How do I hear the language of the garden, reaching into scratch and tangle to remove the rotted part below? The earthy smell of growth and decay anchors me to the moment: life and death happen simultaneously. I can't seem to live deeply, be present enough to understand the mystery of this. Nothing is still. How can I maintain this attention?
When I lean back into the row of cilantro in flower and the pollen stuns the memory of some old hardware store and the seed display in back, hardwood floor, silver metal scale that measures weight of nails purchased, the world comes apart inside me, and I have to close my eyes to see it happen: The weight of nails and the sacrifice that can not be measured.
My forearms are turning red, tiny bumps emerging. The work is not always comfortable, and yet: The soft earth and straw under my knees respond. I let my hands rest palm up in my lap, looking into the clouds and breathing dirt whisper and it tells me: we are relationship. We lean into each other, need each other. Every weed I pulled last summer, a woman removing stitches from her heart after some deep cutting away, a loss too large to address in a single moment, was relationship and negotiation.

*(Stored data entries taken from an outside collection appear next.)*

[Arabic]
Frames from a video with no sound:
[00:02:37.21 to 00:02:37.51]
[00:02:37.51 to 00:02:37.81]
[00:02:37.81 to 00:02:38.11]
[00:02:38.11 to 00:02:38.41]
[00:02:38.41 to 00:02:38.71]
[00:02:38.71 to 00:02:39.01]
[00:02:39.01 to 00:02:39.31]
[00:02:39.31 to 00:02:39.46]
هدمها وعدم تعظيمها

One stitch at a time. Until. Only the unyielding voice remained: You will make it. Keep moving. Death and life happen simultaneously. This feels like death, but it is also life. I will always choose life, and life abundant.

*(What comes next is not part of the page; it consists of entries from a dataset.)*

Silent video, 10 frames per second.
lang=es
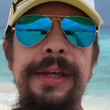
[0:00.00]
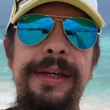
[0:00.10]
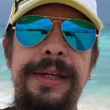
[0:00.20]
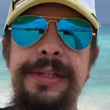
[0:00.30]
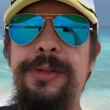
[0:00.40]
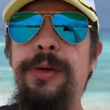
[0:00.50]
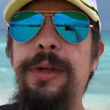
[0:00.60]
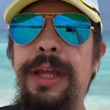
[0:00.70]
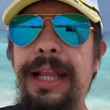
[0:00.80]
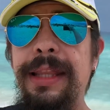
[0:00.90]
Estoy
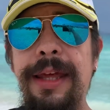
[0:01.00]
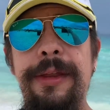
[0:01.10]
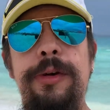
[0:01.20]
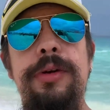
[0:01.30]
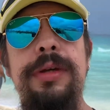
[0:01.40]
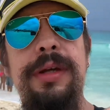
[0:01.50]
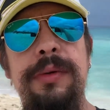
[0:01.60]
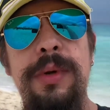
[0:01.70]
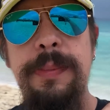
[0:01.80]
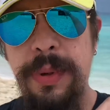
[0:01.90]
el día de hoy en
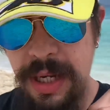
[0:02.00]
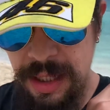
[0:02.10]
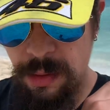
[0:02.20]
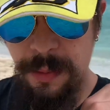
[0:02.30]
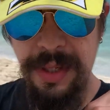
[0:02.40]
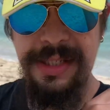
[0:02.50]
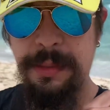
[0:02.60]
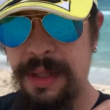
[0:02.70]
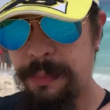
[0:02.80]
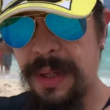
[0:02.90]
una playa, una playa de
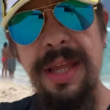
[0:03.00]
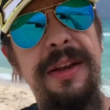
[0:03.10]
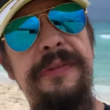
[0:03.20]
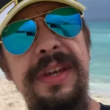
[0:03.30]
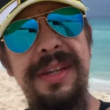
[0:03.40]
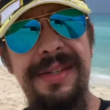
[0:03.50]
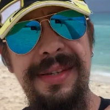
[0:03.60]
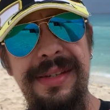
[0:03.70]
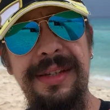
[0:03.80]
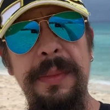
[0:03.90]
Playa Playa Delfines,
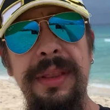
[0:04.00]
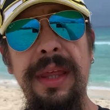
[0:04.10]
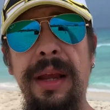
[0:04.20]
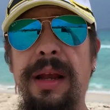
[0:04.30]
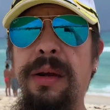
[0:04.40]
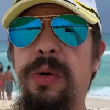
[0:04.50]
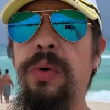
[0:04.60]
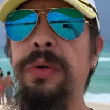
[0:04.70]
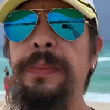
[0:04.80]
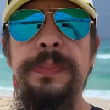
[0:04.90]
exactamente en
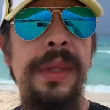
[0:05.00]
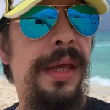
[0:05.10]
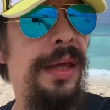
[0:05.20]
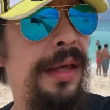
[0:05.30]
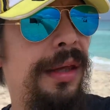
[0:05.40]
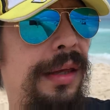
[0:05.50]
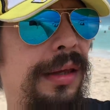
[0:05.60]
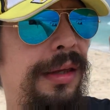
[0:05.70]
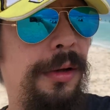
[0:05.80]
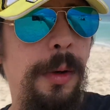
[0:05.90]
Cancún.
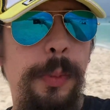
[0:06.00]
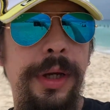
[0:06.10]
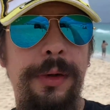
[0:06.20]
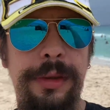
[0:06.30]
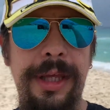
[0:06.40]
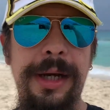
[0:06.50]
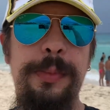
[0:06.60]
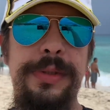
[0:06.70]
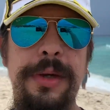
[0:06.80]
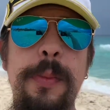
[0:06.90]
Eh, como pueden notar,
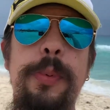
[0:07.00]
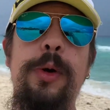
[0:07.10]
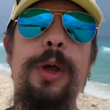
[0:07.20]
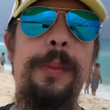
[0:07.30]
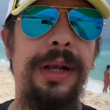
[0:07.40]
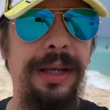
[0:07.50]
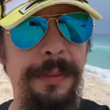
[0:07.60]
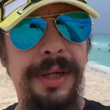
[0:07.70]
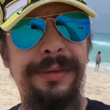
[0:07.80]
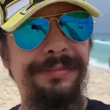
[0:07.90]
pues hay un poco de mal
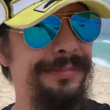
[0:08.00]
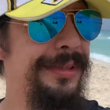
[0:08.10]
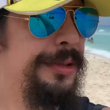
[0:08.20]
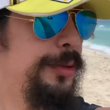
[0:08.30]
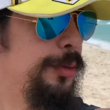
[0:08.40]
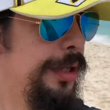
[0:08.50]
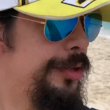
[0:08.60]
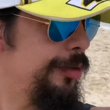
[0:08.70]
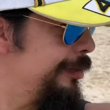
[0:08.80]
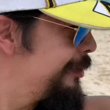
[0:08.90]
clima, eso es un hecho.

I am stunned by how much it hurts to remove the dead thing.
My life was changing and this is why we are always relationship (verb). I am not "a person" so much as I am what passes between me and the things I touch, the things that touch me, whatever is exchanged in that space. Whatever is lost. And found anew. These moments are what I leave behind. I am only here temporarily, and my love doesn't belong to me. It is His to give.
I was too afraid to take my time. This must be the case: We are relationship. I have been writing and erasing and writing for the last two hours, and what finally breaks through is this. I would do anything for you: wave the space between us, strengthen it with a hand that touches, receives, lets go, calls back and finally finds rest open and facing the sky in my lap as I kneel in the garden, stilled because I had been rushing through the work. I had felt the garden shrink back from me. So I stopped.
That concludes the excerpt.